Some of us are old enough to remember Charles Atlas ads in comic books showing a 98-pound weakling having sand kicked in his face by a muscled bully.
Since we were that 98-pound weakling, we immediately wrote off for the Atlas weight-training program so someday we could give anyone who bullied us the comeuppance he received in the final frame of the ad.
Charles Mattera, a Shaolin Grandmaster (10th degree black belt) and chief executive of United Studios of Self Defense in Lake Forest, grew up as a skinny lad in a tough section of his native Boston.
But he already knew how to handle himself.
"There were always fights in the schoolyard," Mattera said. "I knew how to fight."
Mattera, 50, was speaking from his studios recently on behalf of the "Shaolin Warriors of China," who will appear Saturday at the Performing Arts Center as part of the Eclectic Orange Festival, sponsored by the Philharmonic Society. The program will feature a demonstration of the monks' martial arts prowess.

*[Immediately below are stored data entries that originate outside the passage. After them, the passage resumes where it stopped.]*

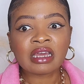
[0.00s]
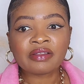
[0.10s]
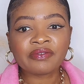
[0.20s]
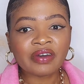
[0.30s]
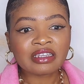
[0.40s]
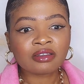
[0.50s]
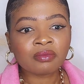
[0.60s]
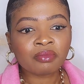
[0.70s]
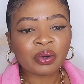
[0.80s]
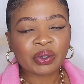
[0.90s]
invest
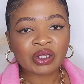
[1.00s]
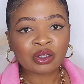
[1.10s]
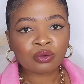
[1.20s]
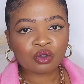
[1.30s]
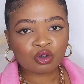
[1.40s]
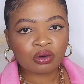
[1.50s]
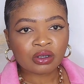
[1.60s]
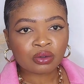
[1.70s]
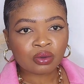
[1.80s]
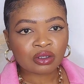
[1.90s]
more on
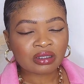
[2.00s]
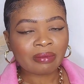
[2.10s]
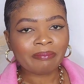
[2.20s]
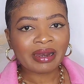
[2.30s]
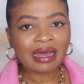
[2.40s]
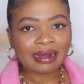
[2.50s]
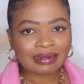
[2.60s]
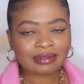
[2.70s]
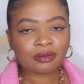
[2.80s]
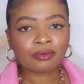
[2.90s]
neutral tones, the
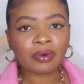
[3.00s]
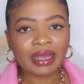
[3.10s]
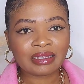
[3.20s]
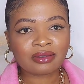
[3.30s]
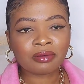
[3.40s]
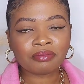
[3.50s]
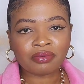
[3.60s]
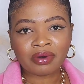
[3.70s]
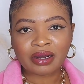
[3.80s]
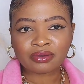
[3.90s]
blacks, the whites, the
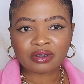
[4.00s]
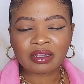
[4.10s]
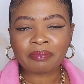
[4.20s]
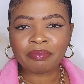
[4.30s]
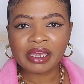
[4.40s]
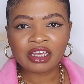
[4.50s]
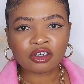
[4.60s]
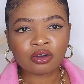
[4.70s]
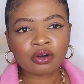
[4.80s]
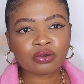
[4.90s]
browns, the
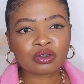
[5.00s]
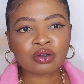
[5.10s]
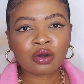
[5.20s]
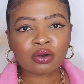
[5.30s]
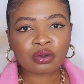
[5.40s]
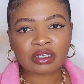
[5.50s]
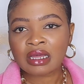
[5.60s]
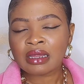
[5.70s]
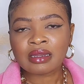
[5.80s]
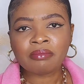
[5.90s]
beige, all those colors.
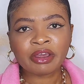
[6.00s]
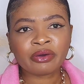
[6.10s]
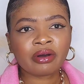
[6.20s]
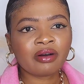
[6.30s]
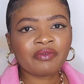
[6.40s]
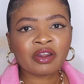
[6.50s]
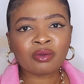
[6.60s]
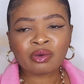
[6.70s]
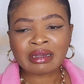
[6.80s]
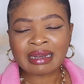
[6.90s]
They make your outfit
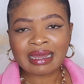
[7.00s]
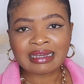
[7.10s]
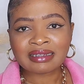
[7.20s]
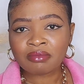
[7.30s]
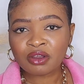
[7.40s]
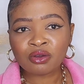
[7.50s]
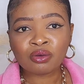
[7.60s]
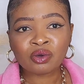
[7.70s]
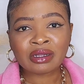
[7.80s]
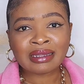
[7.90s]
look nice. They make you
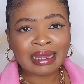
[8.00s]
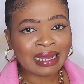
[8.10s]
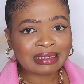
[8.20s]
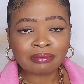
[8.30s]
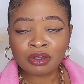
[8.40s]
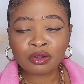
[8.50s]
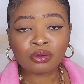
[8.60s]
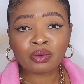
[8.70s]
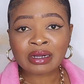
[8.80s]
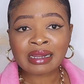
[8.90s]
look nice. They make
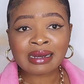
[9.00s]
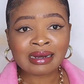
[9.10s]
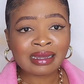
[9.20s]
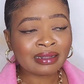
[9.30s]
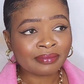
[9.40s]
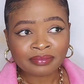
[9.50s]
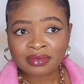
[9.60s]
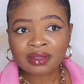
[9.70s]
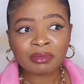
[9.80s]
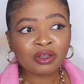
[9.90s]
you look clean.
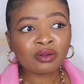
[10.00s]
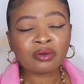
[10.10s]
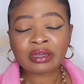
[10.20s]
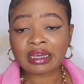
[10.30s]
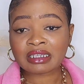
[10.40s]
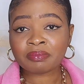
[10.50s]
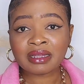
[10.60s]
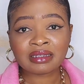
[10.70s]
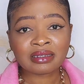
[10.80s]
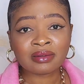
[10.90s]
They make you look
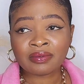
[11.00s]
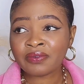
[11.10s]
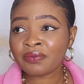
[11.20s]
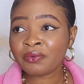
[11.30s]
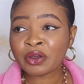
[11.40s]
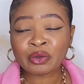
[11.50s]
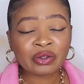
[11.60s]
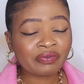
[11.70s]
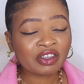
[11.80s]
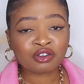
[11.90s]
expensive even when you're
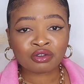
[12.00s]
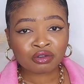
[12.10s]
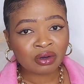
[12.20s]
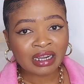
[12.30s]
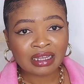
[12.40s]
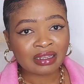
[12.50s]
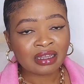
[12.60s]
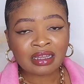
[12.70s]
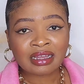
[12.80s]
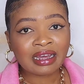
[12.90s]
not even trying.
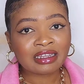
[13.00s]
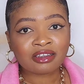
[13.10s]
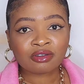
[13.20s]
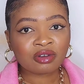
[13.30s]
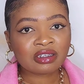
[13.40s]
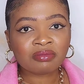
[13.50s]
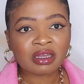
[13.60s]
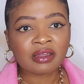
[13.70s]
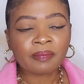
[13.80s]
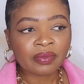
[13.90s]
Guys, trust
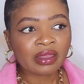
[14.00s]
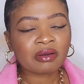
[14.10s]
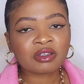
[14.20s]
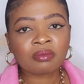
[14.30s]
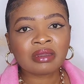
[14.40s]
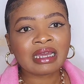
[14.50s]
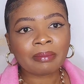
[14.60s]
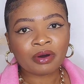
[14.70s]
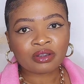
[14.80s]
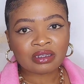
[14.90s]
me, there is something
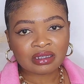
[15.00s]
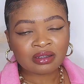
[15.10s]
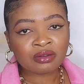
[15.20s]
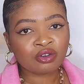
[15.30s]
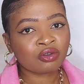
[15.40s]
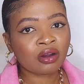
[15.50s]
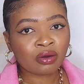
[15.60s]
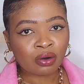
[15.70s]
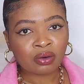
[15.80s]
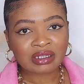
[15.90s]
about these neutral
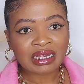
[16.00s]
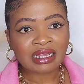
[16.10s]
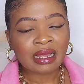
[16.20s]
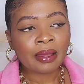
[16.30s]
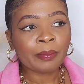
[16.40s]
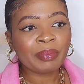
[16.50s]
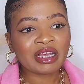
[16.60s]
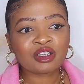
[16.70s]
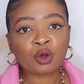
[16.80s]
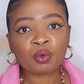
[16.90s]
colors that
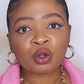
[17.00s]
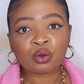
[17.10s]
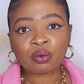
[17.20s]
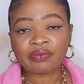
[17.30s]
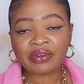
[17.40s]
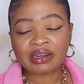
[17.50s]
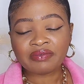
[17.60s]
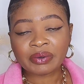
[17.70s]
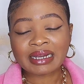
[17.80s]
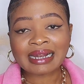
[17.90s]
makes someone look
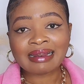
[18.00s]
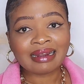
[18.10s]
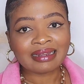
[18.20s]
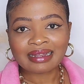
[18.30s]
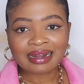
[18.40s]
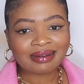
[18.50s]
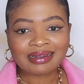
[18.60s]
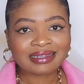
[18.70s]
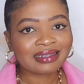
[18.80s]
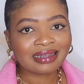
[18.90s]
very clean and
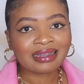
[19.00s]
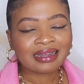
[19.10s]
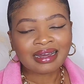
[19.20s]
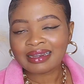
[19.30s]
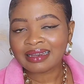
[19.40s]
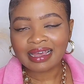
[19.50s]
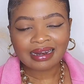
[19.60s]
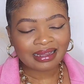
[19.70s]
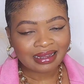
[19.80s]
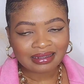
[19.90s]
classy and
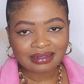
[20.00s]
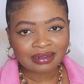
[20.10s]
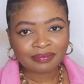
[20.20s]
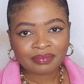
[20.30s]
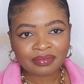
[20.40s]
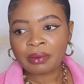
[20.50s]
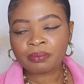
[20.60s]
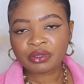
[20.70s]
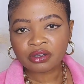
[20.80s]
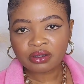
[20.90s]
elegant. I'm
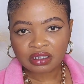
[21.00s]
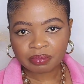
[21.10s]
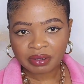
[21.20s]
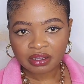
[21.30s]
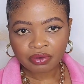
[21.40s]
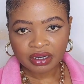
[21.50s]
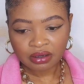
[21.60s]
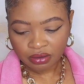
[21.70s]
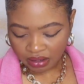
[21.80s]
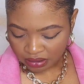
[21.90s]
putting on this pink right
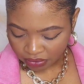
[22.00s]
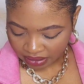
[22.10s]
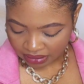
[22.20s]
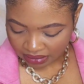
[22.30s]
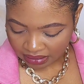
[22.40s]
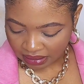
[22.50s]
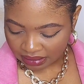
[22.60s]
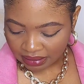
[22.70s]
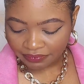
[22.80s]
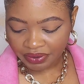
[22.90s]
now. As you can see,
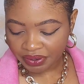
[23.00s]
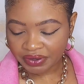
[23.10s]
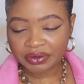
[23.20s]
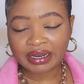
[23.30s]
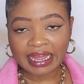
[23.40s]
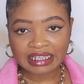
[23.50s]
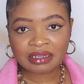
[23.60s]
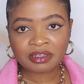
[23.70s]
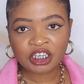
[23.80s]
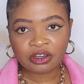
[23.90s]
it's a very light
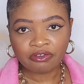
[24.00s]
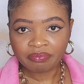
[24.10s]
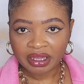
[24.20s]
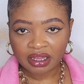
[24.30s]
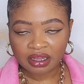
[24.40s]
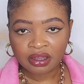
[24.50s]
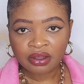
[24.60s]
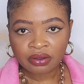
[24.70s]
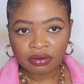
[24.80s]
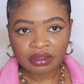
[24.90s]
shade of pink.
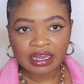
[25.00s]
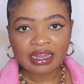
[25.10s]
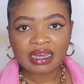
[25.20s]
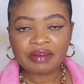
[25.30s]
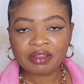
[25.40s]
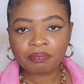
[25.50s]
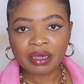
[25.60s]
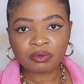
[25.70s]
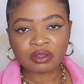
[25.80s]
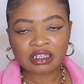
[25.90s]
Okay, and I have it
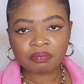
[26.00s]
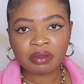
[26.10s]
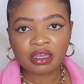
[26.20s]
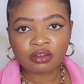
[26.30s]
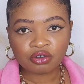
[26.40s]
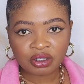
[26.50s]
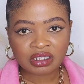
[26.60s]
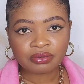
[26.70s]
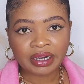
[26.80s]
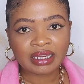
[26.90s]
paired with this pink
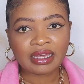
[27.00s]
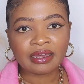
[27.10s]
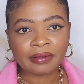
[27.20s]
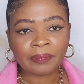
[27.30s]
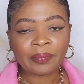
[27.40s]
dress right here.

Founder and CEO of more than 130 United Studios of Self Defense in California and seven other states, Mattera and Steve DeMasco, president of East Coast studio operations, have earned the right to represent the monastery. They are the only two officially ordained Shaolin monks outside China. Both were also adopted by the abbot of the monastery as his sons.
Charles was given a new name in Chinese: Shi Yandeng. "It means, 'Enhancer of the Light,' " Mattera said. "It's such a cool name. I was: 'Wow.' " It was, he said, a crowning moment in his long career.

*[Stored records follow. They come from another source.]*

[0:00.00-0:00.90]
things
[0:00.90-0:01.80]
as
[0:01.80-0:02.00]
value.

"I was always fascinated by the physics of the martial arts," Mattera said. "It's very scientific, the fact that a 120-pound man can beat a 250-pound man. That's pretty amazing."
As a kid, he studied various martial arts at the YMCA in downtown Boston, discovered Chinese Kenpo ("the Way of the Fist") by the time he was 16 and avidly read martial arts magazines long before Bruce Lee movies became popular.
"I remember reading magazine articles about Bruce Lee, which ridiculed him and questioned his legitimacy," he said. "Now they capitalize on his reputation."
Mattera wanted to land a government job after college, and he felt martial arts would help him secure a better position. And they did.
After graduating, he worked for a year at the Bureau of Customs in New York City.